§ Data listing:
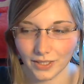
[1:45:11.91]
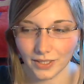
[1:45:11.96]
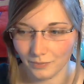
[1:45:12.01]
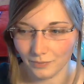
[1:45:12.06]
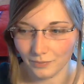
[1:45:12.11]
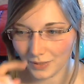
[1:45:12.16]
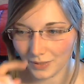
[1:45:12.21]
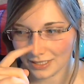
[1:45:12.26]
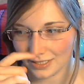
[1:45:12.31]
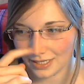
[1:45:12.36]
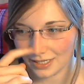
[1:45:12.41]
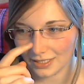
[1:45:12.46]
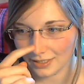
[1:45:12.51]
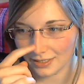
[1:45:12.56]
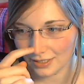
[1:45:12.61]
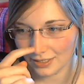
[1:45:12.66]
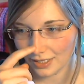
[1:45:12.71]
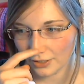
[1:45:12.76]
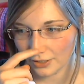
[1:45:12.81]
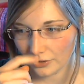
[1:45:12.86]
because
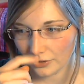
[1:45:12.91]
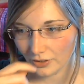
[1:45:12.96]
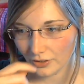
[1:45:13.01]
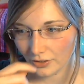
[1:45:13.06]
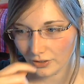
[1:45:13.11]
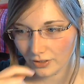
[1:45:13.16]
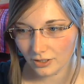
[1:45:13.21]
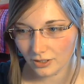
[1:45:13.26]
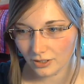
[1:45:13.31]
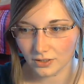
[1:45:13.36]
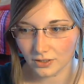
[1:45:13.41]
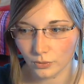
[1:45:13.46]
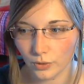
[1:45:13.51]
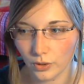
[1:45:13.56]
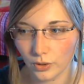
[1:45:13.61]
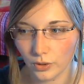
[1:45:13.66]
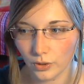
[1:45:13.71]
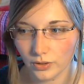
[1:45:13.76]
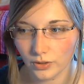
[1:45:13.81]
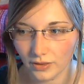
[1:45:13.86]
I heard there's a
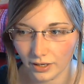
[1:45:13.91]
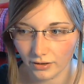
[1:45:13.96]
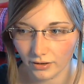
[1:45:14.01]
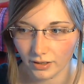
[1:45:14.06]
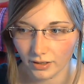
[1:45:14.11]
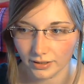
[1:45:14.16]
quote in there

---

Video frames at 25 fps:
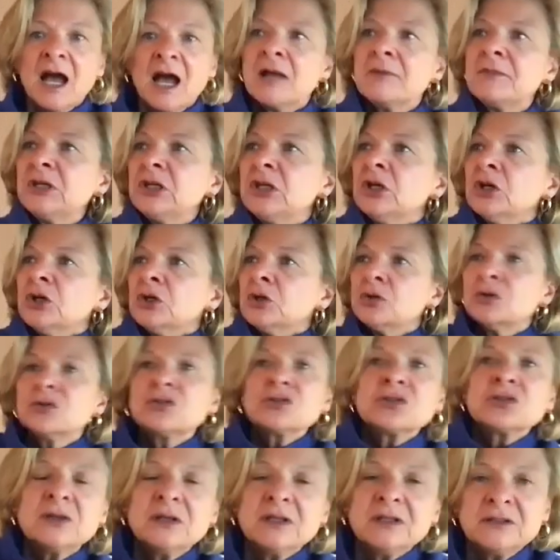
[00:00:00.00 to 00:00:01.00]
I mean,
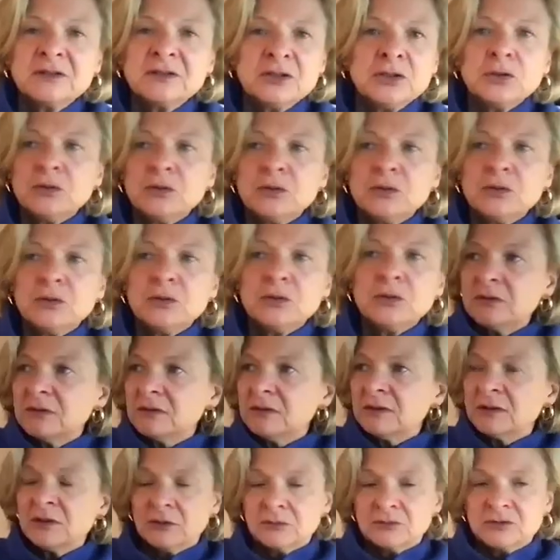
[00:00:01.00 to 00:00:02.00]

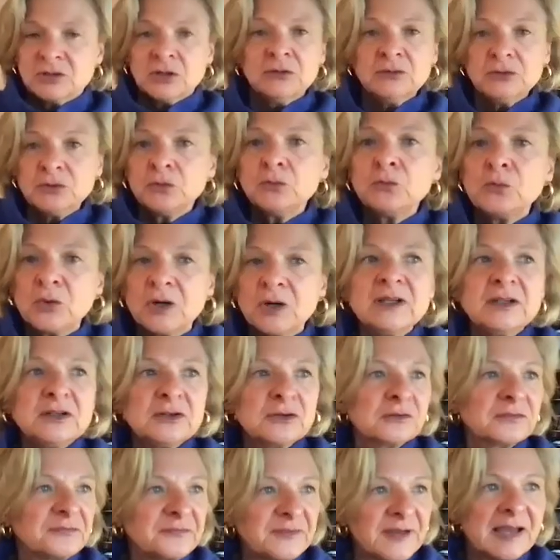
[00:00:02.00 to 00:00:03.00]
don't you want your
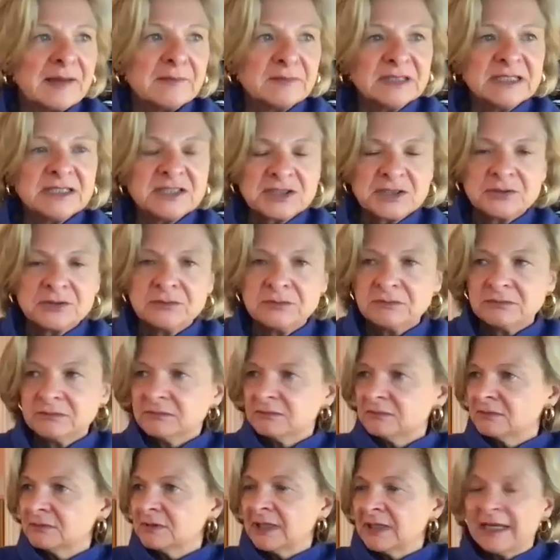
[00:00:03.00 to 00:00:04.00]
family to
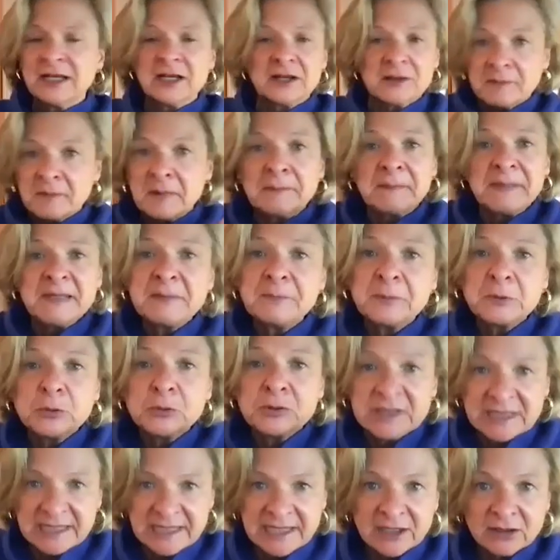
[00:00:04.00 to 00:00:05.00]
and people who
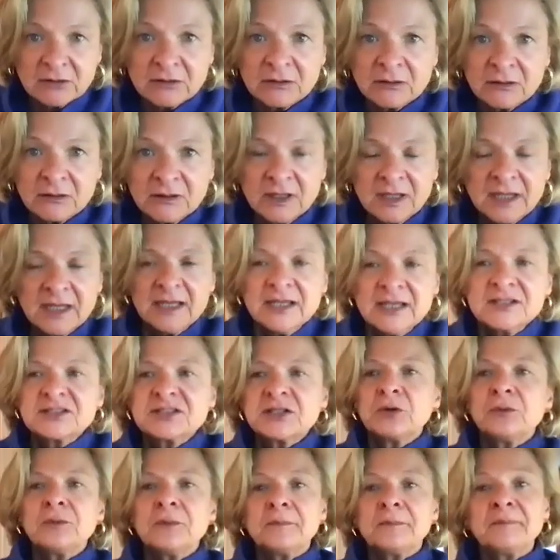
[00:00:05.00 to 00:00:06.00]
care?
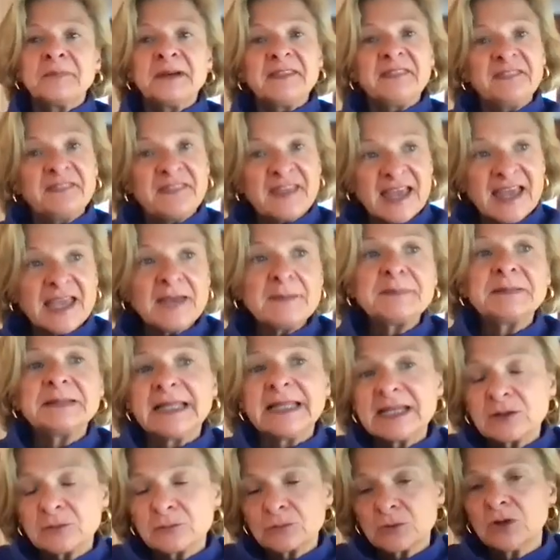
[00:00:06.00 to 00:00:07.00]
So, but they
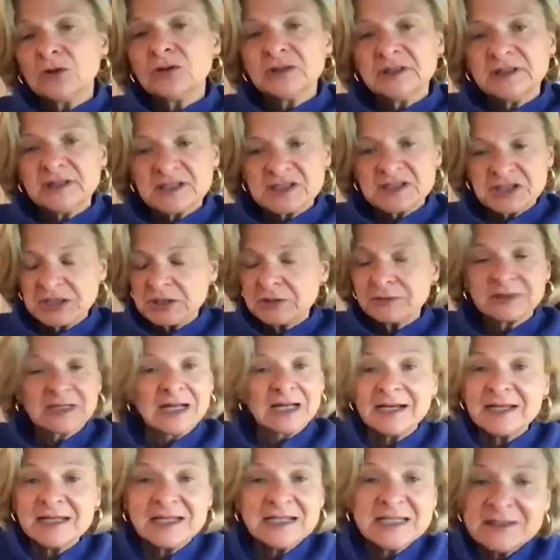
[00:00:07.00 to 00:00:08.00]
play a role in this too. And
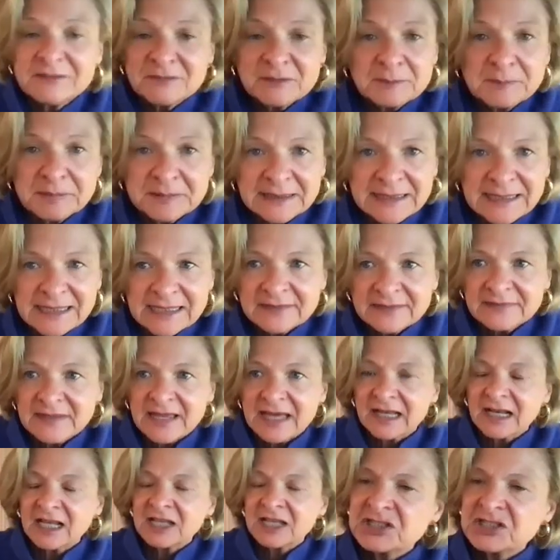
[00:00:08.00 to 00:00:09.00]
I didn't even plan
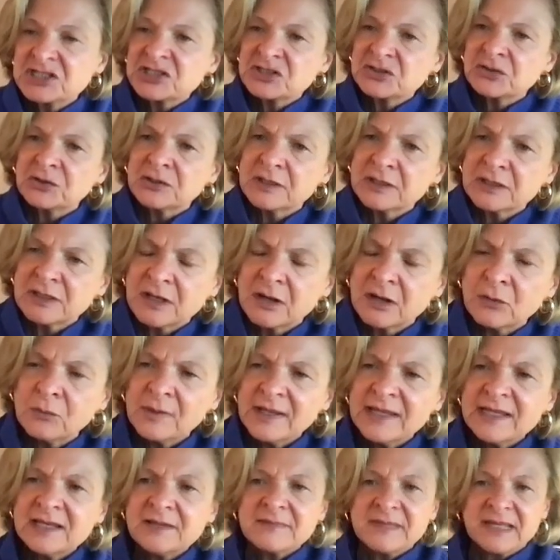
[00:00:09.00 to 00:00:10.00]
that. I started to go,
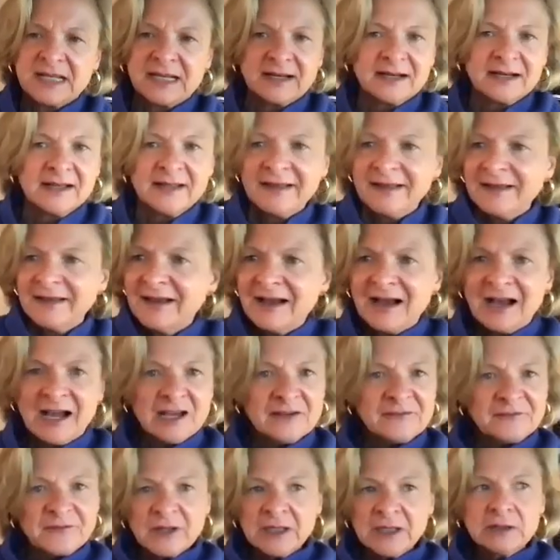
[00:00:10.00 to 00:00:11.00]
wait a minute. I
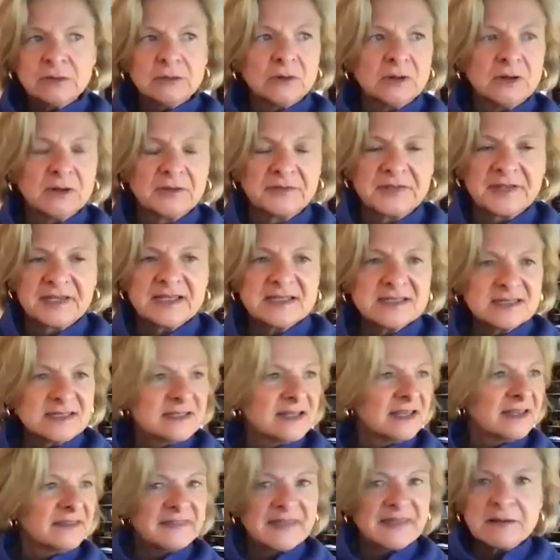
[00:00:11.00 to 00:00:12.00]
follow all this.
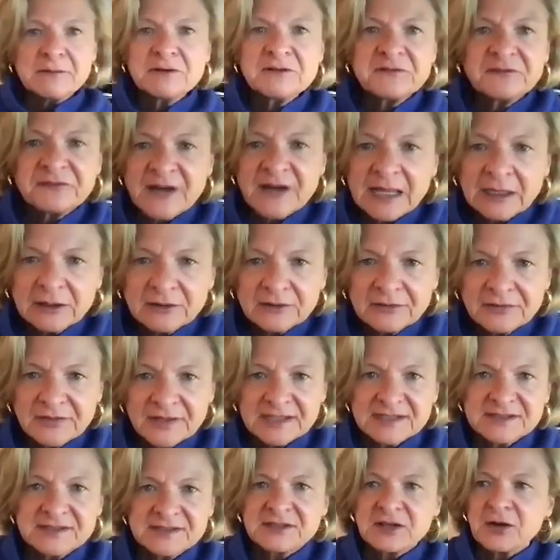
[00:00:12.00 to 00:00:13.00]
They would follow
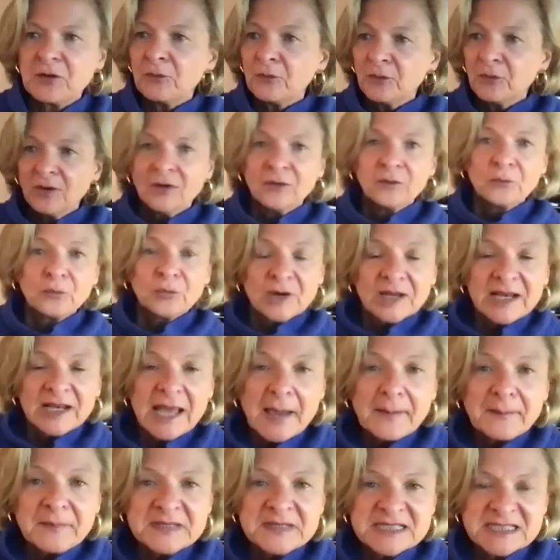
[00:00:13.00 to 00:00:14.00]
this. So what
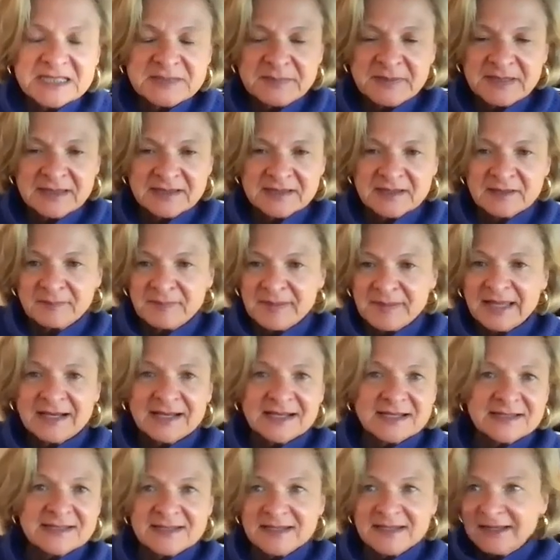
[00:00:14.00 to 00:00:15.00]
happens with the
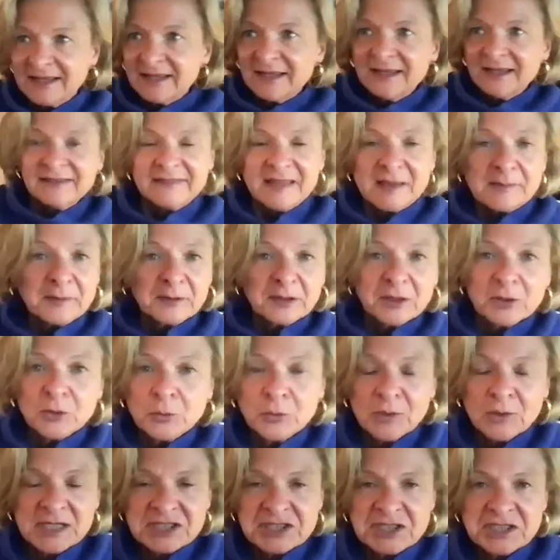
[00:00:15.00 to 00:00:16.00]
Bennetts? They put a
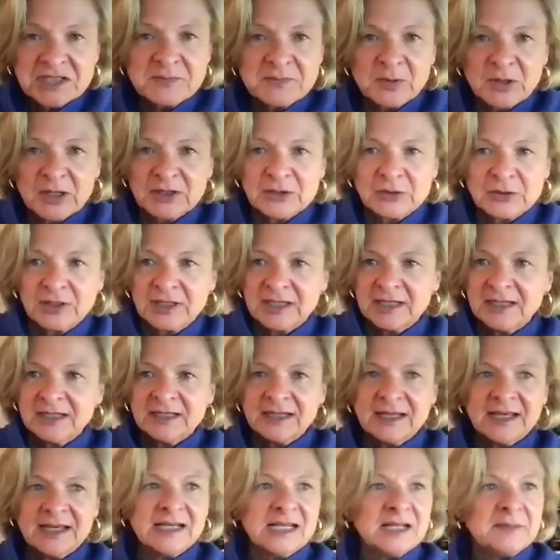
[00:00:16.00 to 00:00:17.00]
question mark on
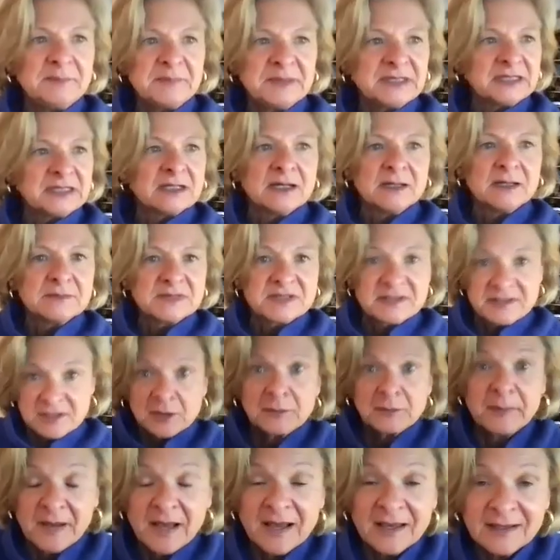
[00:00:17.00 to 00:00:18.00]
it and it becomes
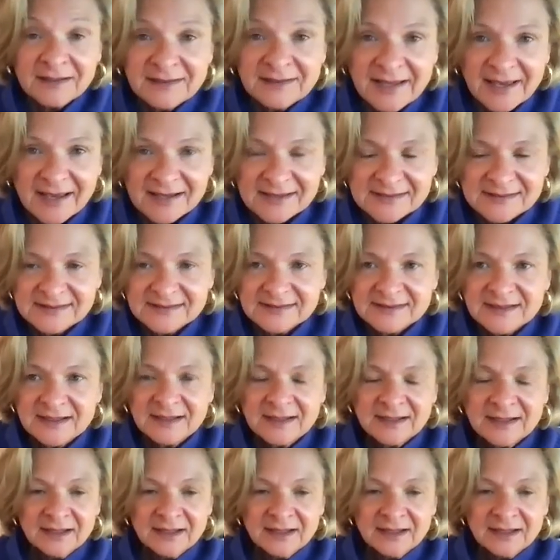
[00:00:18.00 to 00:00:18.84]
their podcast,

§ Task objective:
Find the line with "[1:45:11.91]" in the data above, and from there retype each line exactly through the line with "[1:45:14.01]", skipping the pictures along the way.

§ Solution below:
[1:45:11.91]
[1:45:11.96]
[1:45:12.01]
[1:45:12.06]
[1:45:12.11]
[1:45:12.16]
[1:45:12.21]
[1:45:12.26]
[1:45:12.31]
[1:45:12.36]
[1:45:12.41]
[1:45:12.46]
[1:45:12.51]
[1:45:12.56]
[1:45:12.61]
[1:45:12.66]
[1:45:12.71]
[1:45:12.76]
[1:45:12.81]
[1:45:12.86]
because
[1:45:12.91]
[1:45:12.96]
[1:45:13.01]
[1:45:13.06]
[1:45:13.11]
[1:45:13.16]
[1:45:13.21]
[1:45:13.26]
[1:45:13.31]
[1:45:13.36]
[1:45:13.41]
[1:45:13.46]
[1:45:13.51]
[1:45:13.56]
[1:45:13.61]
[1:45:13.66]
[1:45:13.71]
[1:45:13.76]
[1:45:13.81]
[1:45:13.86]
I heard there's a
[1:45:13.91]
[1:45:13.96]
[1:45:14.01]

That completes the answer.